ALL Percentage Stacked Line Bar
15.6 Discussion
In both methods, although the ratio of positively and negatively correlated genes is 0.5 for all genes, when the absolute correlation value exceeds 0.5, the proportion of positively correlated genes starts to exceed that of negatively correlated genes. This indicates that with stronger correlations, the selection bias of the methods changes significantly. This trend is further amplified in pathway enrichment, with the number of activated pathways far exceeding that of inhibited pathways, sometimes with no inhibited pathways at all, which differs significantly from the trend observed in the gene correlation ratios.
TransPropy is the only method among the five that achieves a near 0.5 ratio for both positively and negatively correlated genes, as well as for genes with absolute correlation values greater than 0.5, while maintaining the smallest fluctuation range. It also shows the most consistent trend between the proportions of activated and inhibited pathways and the proportions of positively and negatively correlated genes, remaining relatively close to 0.5. This indicates that TransPropy can balance the identification of various characteristics (such as positive and negative gene correlations and pathway activation and inhibition) both at the gene level and the pathway level (gene sets). This balance not only prevents biases and non-biological characteristics in results caused by data imbalance or parameter assumptions of the algorithm but also comprehensively considers feature performance and their interactions. (Better)
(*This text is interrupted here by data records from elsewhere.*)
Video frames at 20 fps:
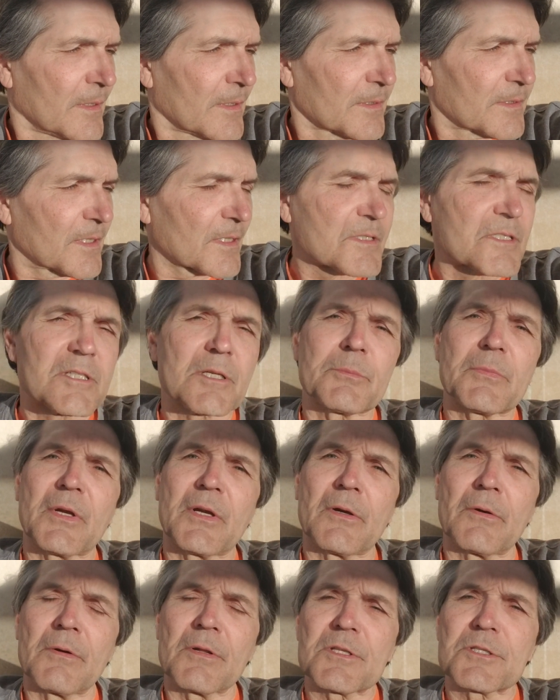Did some
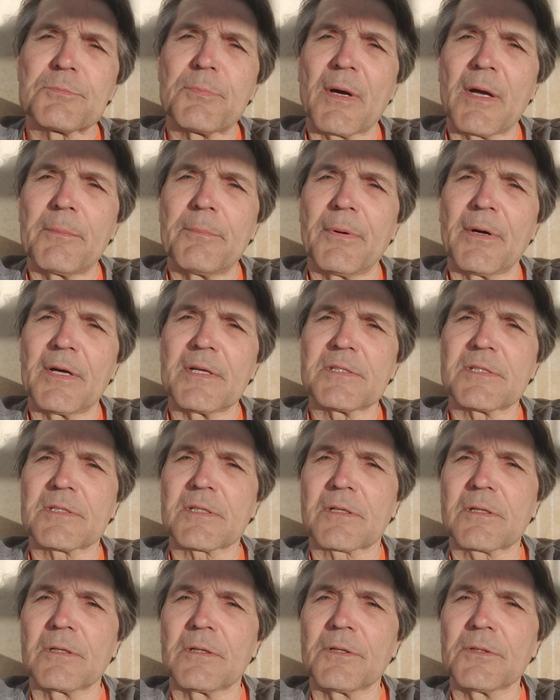errands by
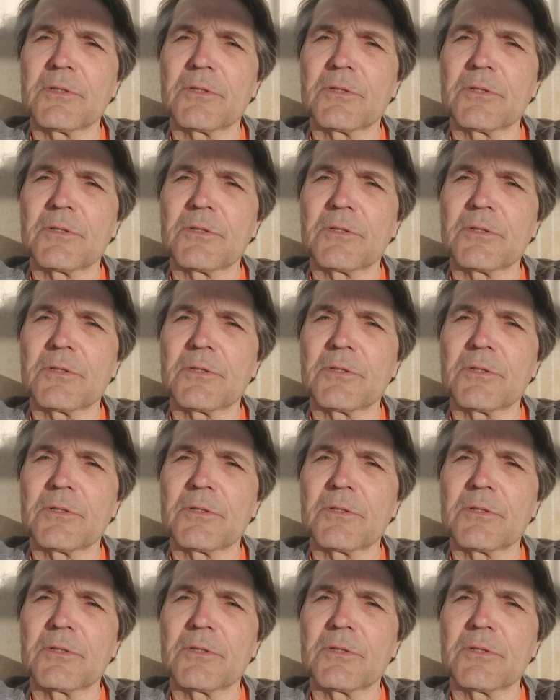bicycle,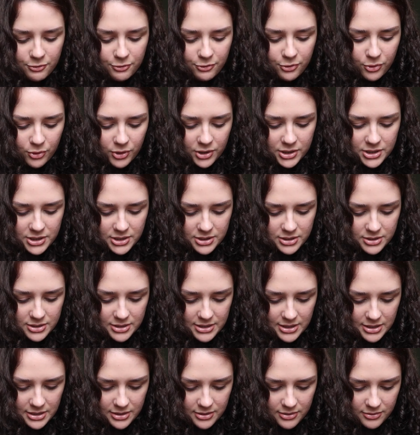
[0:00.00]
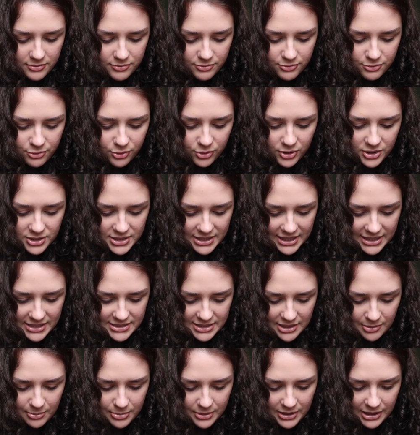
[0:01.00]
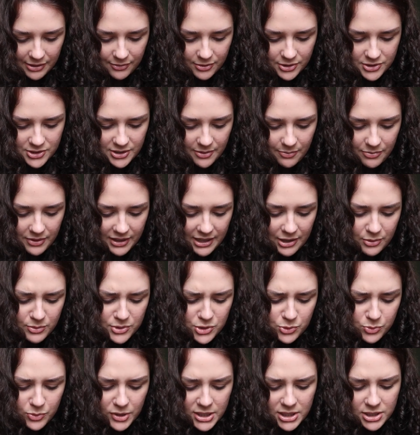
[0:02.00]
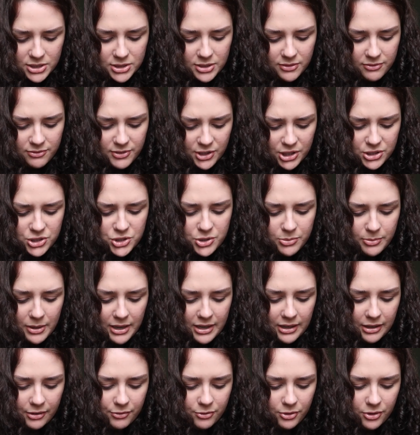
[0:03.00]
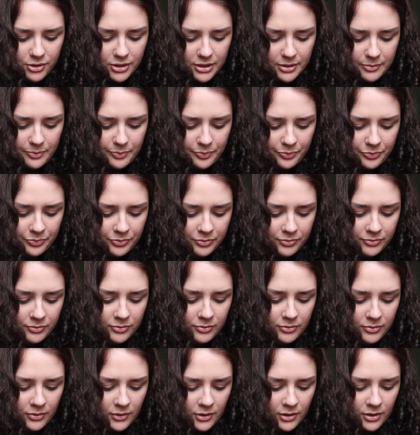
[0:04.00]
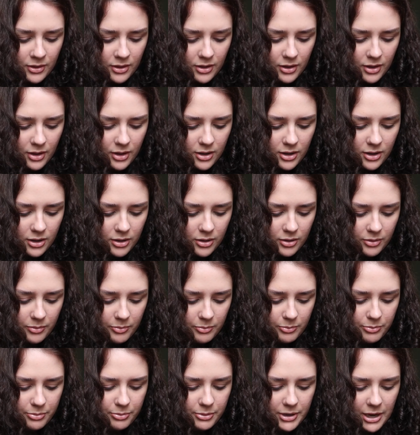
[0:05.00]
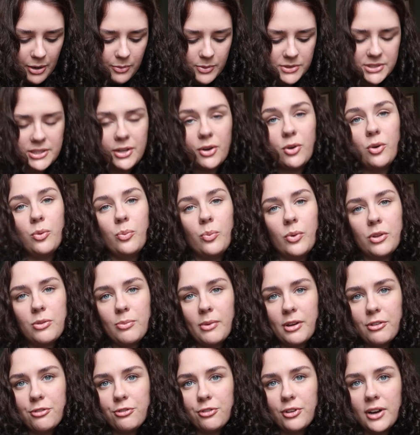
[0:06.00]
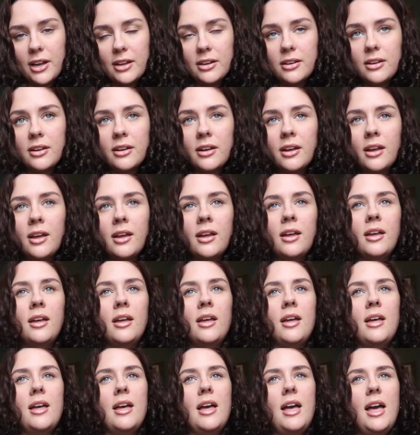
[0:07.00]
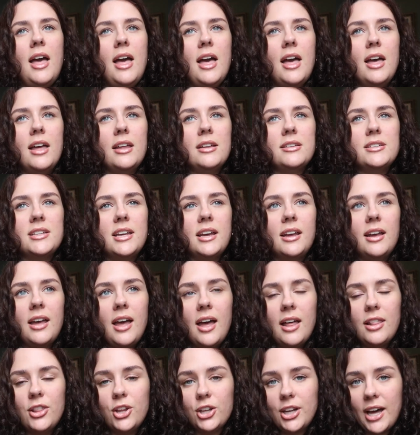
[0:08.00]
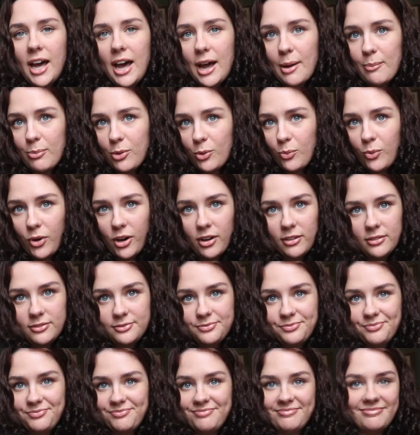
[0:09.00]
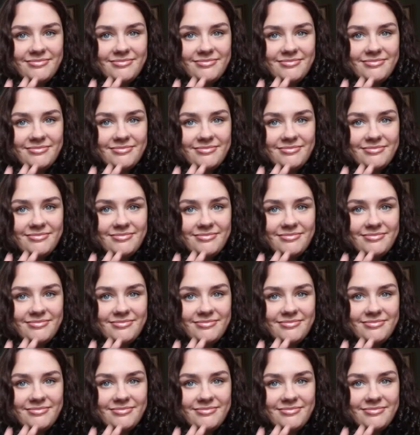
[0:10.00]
four days, I believe, or something. It was very, very traumatic for them. But I was at home with my friend. And look, I'm the one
In both methods, the proportion of positively correlated genes is greater than that of negatively correlated genes. This phenomenon is especially evident in genes with absolute correlation values greater than 0.5, indicating that for features with stronger correlations, both methods further amplify their selection bias. However, this trend is reversed in pathway enrichment, where the number of activated pathways is less than that of inhibited pathways. In the RST method, the number of activated pathways is particularly small, which significantly differs from the trend observed in the gene correlation ratios.